Nesse entendimento, estudiosos apontam que audiências de Custódia trazem um impacto benéfico e relevante para o sistema prisional brasileiro, uma vez que haveria diminuição significativa nos números de prisões preventivas, embora não se tenha um estudo detido sobre o tema.
A audiência de custódia é o instrumento processual que determina que todo preso em flagrante deve ser levado à presença da autoridade judicial, no prazo de 24 horas, para que seja avaliado a legalidade e a necessidade de manutenção da prisão.
A Audiência de custódia tem previsão legal extraída dos tratados internacionais ratificados pelo Brasil, sendo eles a Convenção Americana sobre Direitos Humanos – Pacto de São José da Costa Rica, internalizado por meio do Decreto nº 678/92 e o Pacto Internacional de Direitos Civis e Políticos, de 1966, internalizado por meio do Decreto nº 592/92.
Tendo em vista a hierarquia das normas e a posição ocupada pelos tratados internacionais de direitos humanos ratificados pelo Brasil, não há necessidade de previsão legal específica em lei ordinária no que tange à audiência de custódia, para que o preso seja obrigatoriamente levado, sem demora, à autoridade judicial.
Sabe-se que em nosso país a instrução processual criminal pode levar anos, prejudicando o réu que, sem contato com o juiz, não poderá expor sua versão dos fatos, tampouco demonstrar, satisfatoriamente que preenche os requisitos que lhe permitam responder ao processo em liberdade.

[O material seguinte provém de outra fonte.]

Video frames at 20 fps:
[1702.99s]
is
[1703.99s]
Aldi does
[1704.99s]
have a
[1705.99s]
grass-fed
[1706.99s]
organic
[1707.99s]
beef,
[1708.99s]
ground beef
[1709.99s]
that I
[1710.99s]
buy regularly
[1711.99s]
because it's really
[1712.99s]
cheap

Com a implantação das audiências de custódia, determinando que o preso seja conduzido a presença física do juiz em até 24 horas, possibilita ao acusado expor os fatos sobre o contexto de sua prisão (sem adentrar no mérito da imputação), e, ao magistrado, garantir a efetiva justiça no caso concreto, podendo adotar uma das seguintes decisão: relaxar a prisão, converter a prisão em flagrante em prisão preventiva (nas situações previstas no art. 312 do Código de Processo Penal) ou conceder a liberdade provisória (com ou sem imposição de fiança ou de outras medidas cautelares). Não se pode olvidar que a decisão tomada pelo juiz deverá ser motivada.
Vale lembrar que somente em 2019 a audiência passou a ter previsão no CPP:
Art. 310. Após receber o auto de prisão em flagrante, no prazo máximo de até 24 (vinte e quatro) horas após a realização da prisão, o juiz deverá promover audiência de custódia com a presença do acusado, seu advogado constituído ou membro da Defensoria Pública e o membro do Ministério Público, e, nessa audiência, o juiz deverá, fundamentadamente.

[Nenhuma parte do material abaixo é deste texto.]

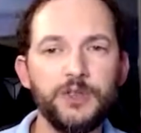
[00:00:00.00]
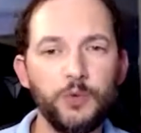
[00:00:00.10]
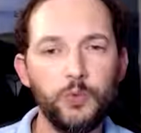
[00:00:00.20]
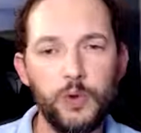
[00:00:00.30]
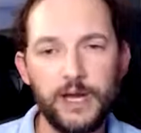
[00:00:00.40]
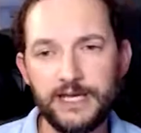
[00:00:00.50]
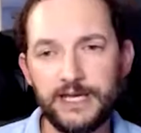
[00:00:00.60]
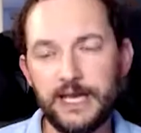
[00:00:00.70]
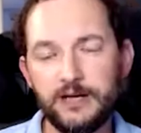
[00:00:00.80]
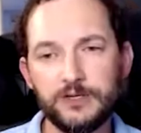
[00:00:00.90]
the
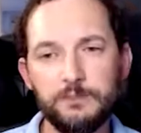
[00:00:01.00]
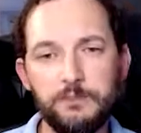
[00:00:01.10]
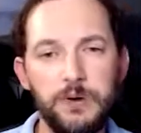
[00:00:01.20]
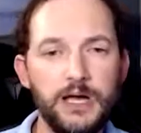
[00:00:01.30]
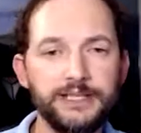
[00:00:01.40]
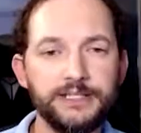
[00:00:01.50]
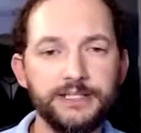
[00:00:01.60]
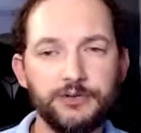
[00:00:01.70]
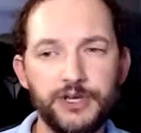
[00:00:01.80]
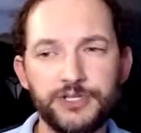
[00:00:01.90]
way our combined
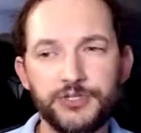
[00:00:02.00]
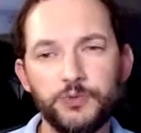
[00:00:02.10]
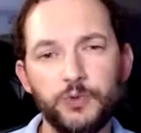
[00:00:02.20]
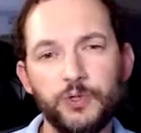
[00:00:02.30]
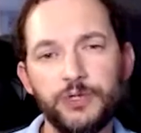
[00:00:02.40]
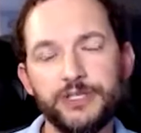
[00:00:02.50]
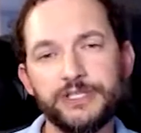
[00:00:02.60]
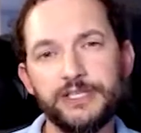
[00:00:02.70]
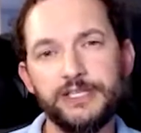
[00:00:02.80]
integration works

A apresentação do réu ao juiz em curto prazo se apresenta como garantia ao preso mas não torna possível observar qualquer benefício real ao conduzido.

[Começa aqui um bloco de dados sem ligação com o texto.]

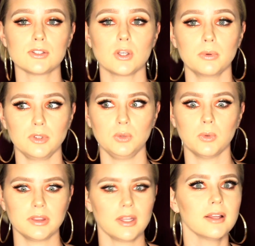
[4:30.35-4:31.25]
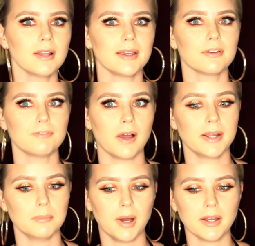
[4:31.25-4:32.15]
So when you want that like
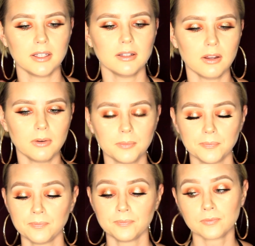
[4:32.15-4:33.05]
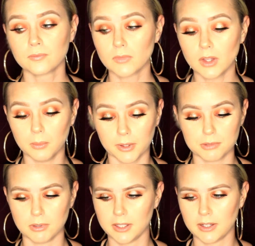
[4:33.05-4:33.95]
fine body glow, it
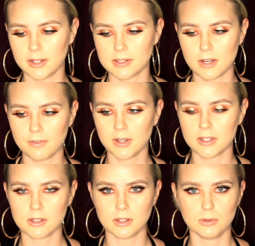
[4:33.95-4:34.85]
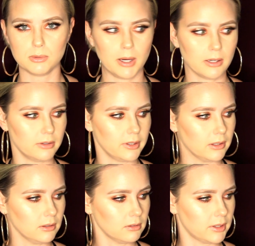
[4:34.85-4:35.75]
works really nice. And I feel like it's a huge bottle, you
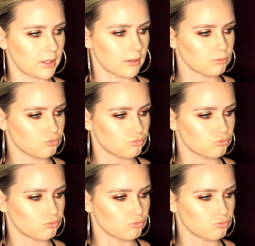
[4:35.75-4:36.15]
know, like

Nas palavras de Anísio Gil de Sousa Júnior:
Sob esse aspecto de probabilidades que se contesta a máxima imposta ao dizer que audiência de custódia auxilia na redução da população carcerária. Sabe-se que frente a audiência de custódia o juiz que a preside – tampouco as partes – não têm acesso a quaisquer provas colhidas a partir do Auto de Prisão em Flagrante Delito (APFD), sendo assim, se impõe um juízo de discricionariedade.
Após dois anos de implantação do modelo o CNJ publicou os dados estatísticos do resultado dessa prática dentre o prazo de outubro de 2015 a junho de 2017 . A arbitrariedade que se observa neste momento é a responsável por trazer discrepâncias avaliativas ao se analisar os dados das quatro opções de escolha retro citadas. A título de exemplo, no Rio Grande do Sul, cerca de 84,83% das audiências de custódia tiveram o convertimento em prisão preventiva. Por outro lado, no estado da Bahia o número de prisões em flagrante convertidas para a modalidade de prisão preventiva chega ao número de 38,75%.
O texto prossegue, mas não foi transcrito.